◆ Records shown ◆
+ + +
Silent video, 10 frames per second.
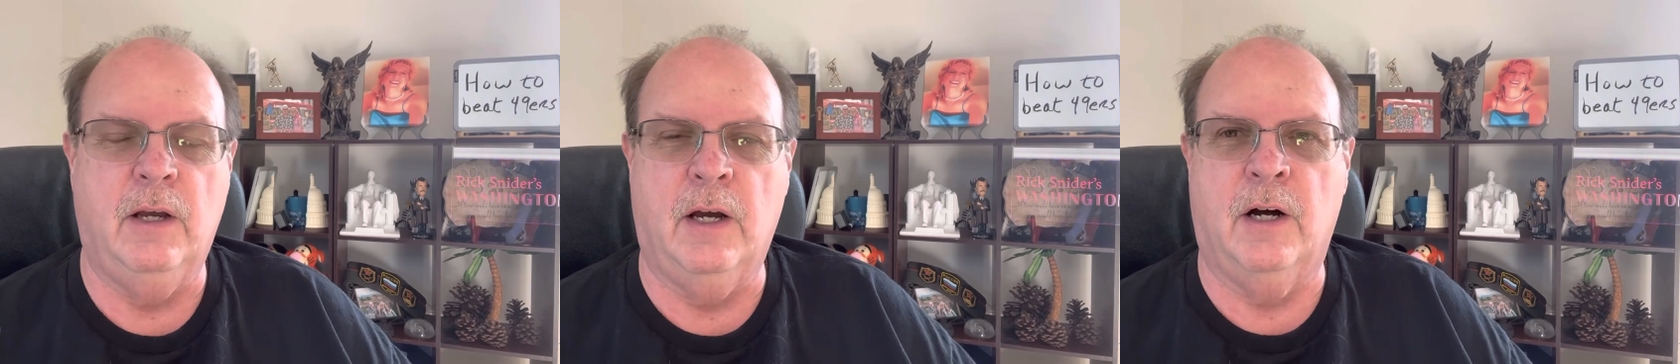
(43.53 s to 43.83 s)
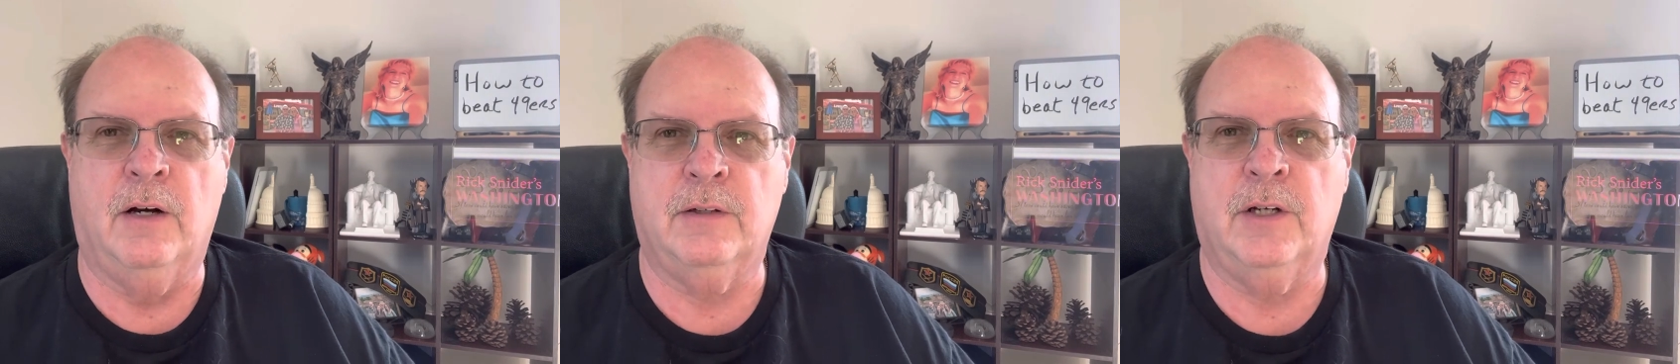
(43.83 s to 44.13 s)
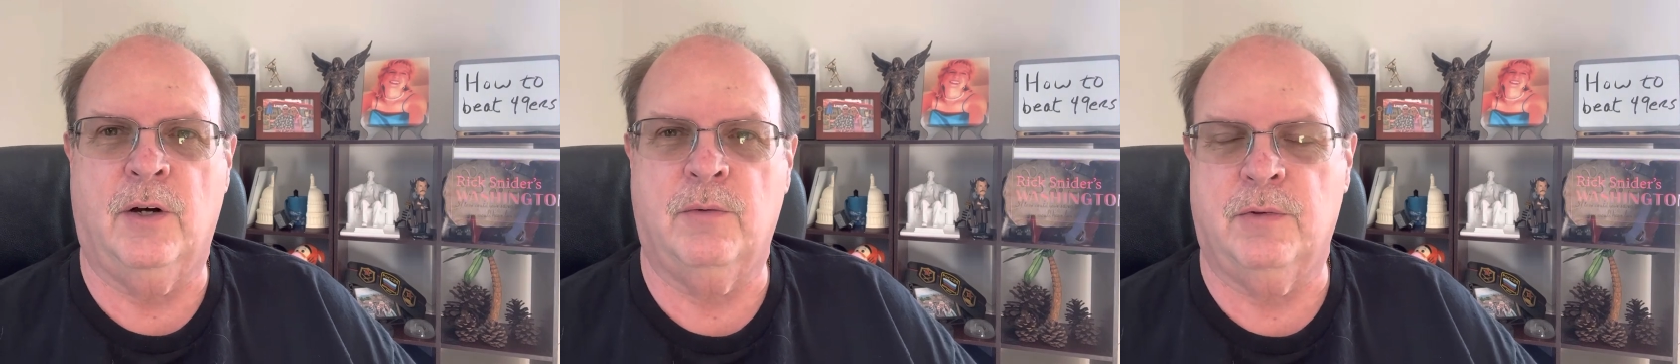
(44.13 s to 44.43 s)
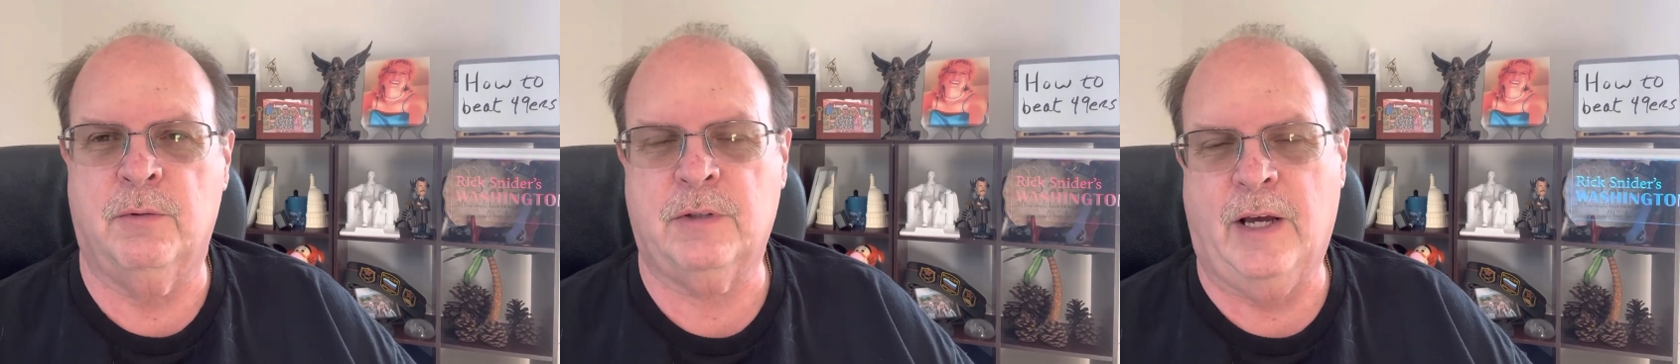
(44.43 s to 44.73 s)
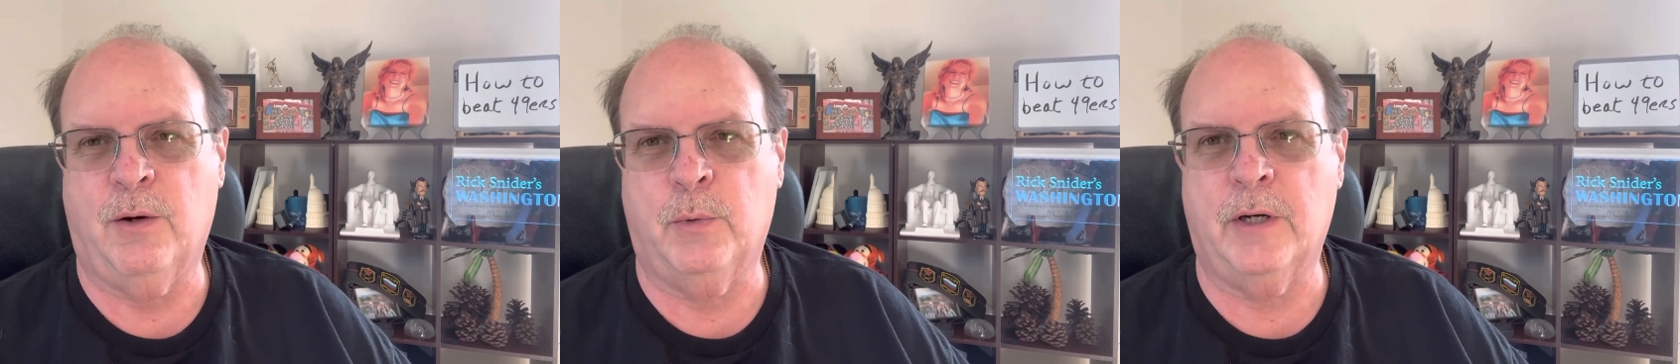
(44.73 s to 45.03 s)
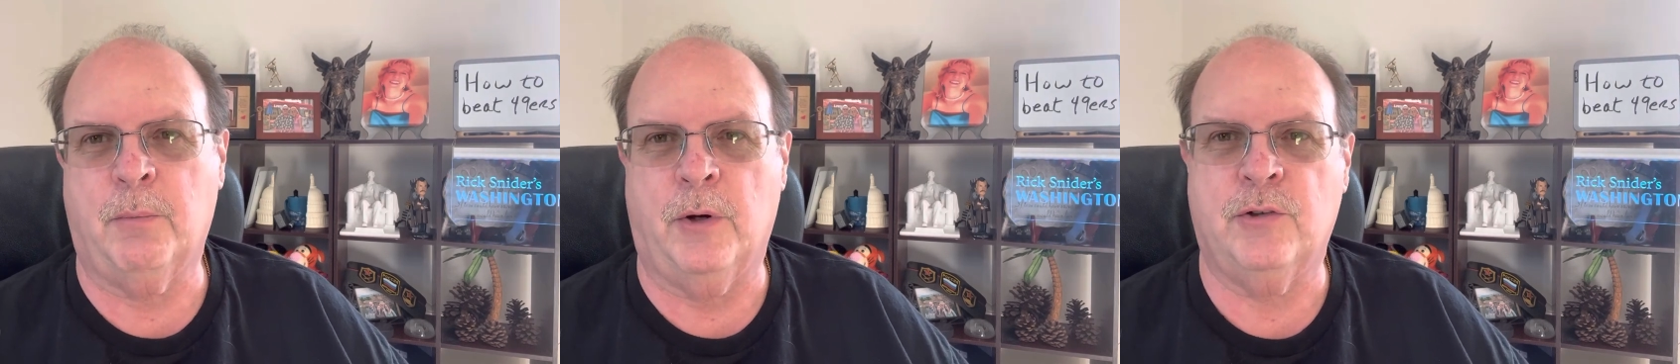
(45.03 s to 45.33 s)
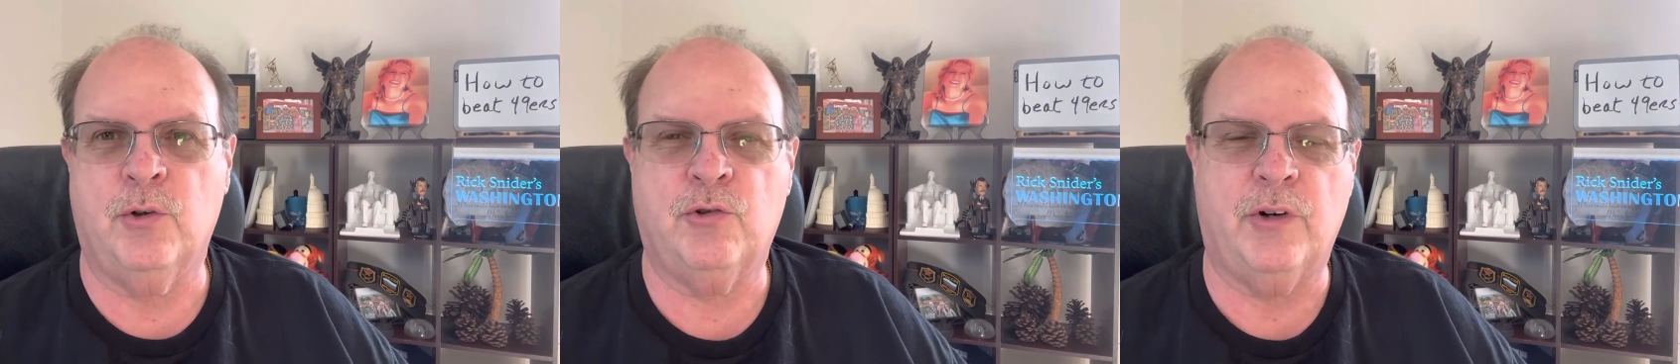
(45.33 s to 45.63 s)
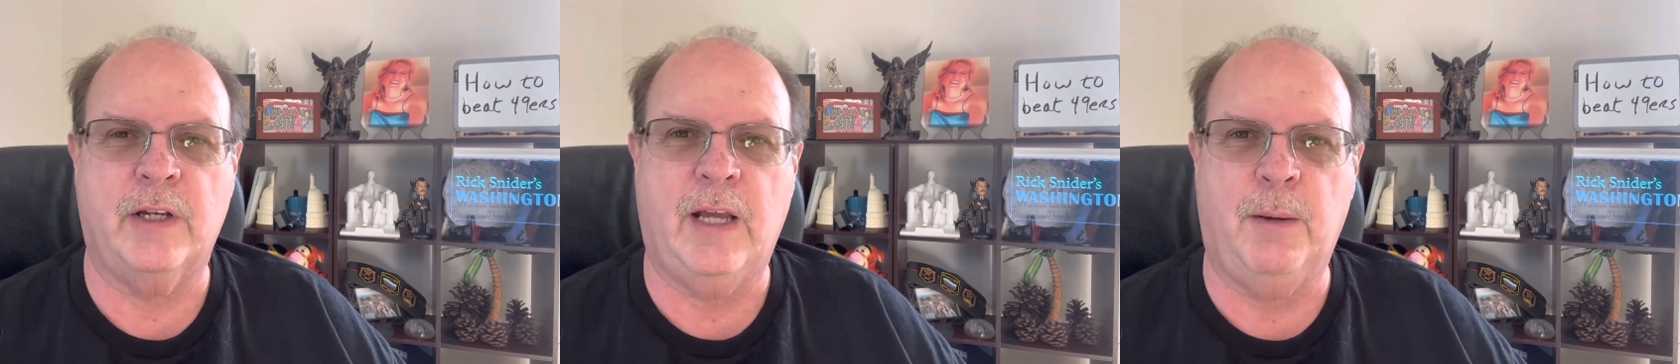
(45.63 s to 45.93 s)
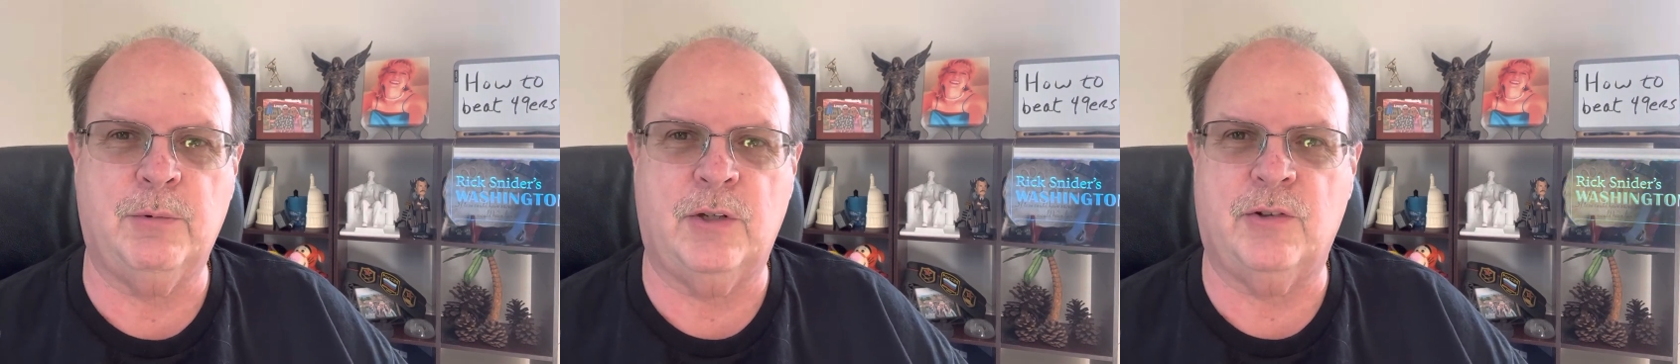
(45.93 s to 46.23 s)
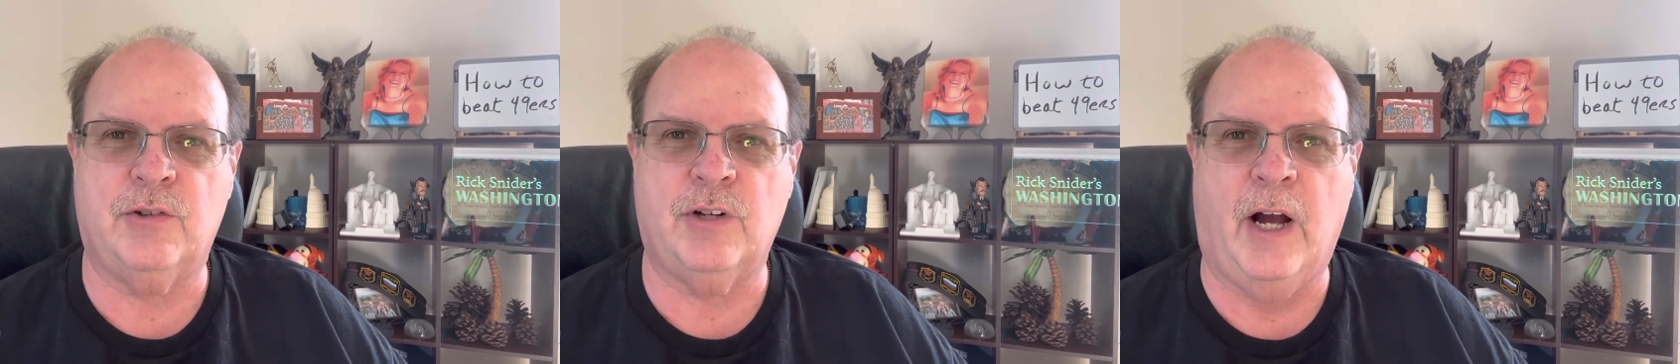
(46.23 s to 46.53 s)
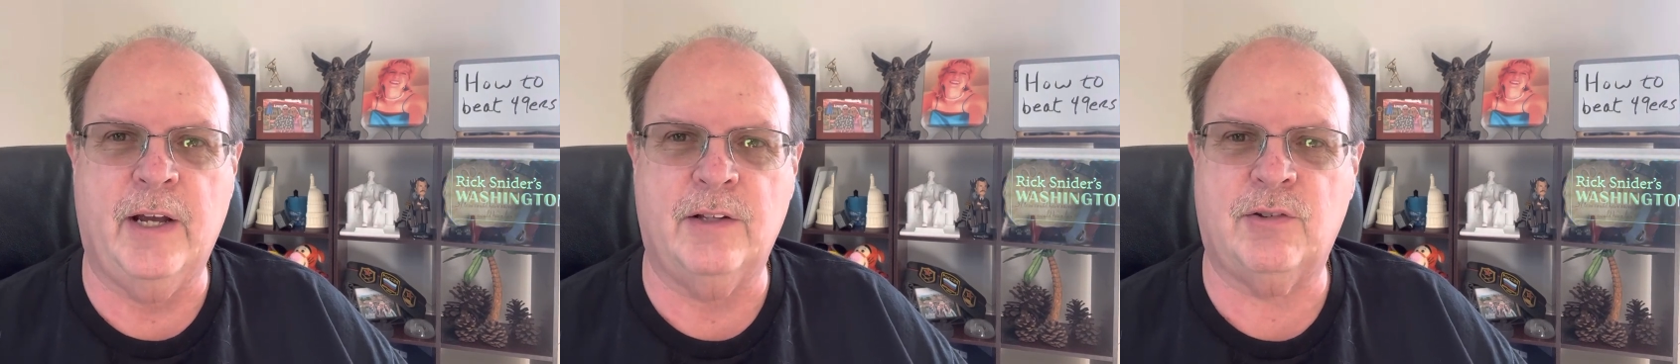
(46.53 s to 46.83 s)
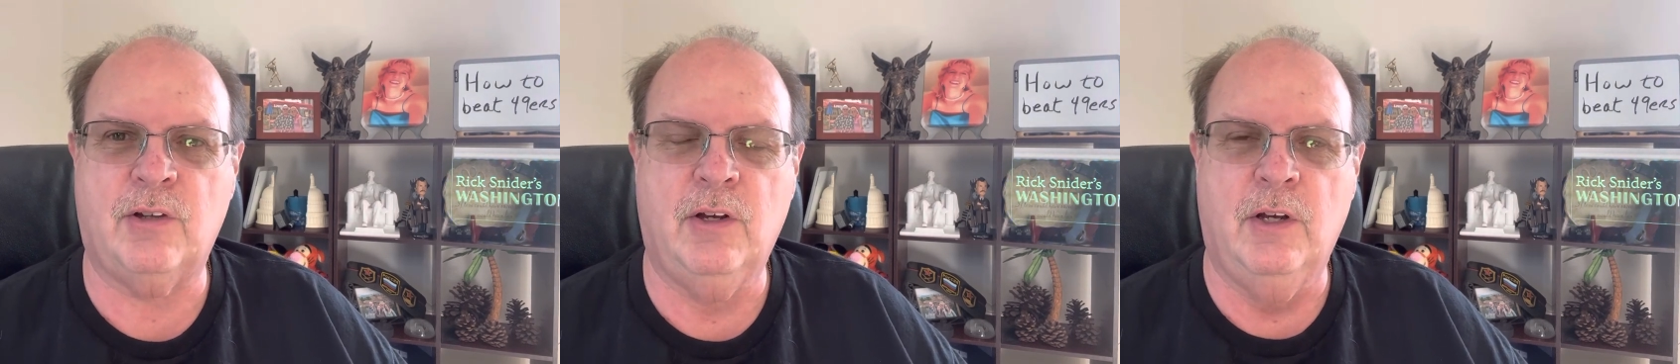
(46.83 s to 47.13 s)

Uh, you know, it was kind of weird. They played two straight games against the Giants.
+ + +
◆ Exercise instructions ◆
Give the data again exactly as it stands, apart from the pictures.

◆ Answer for this exercise ◆
Silent video, 10 frames per second.
(43.53 s to 43.83 s)
(43.83 s to 44.13 s)
(44.13 s to 44.43 s)
(44.43 s to 44.73 s)
(44.73 s to 45.03 s)
(45.03 s to 45.33 s)
(45.33 s to 45.63 s)
(45.63 s to 45.93 s)
(45.93 s to 46.23 s)
(46.23 s to 46.53 s)
(46.53 s to 46.83 s)
(46.83 s to 47.13 s)

Uh, you know, it was kind of weird. They played two straight games against the Giants.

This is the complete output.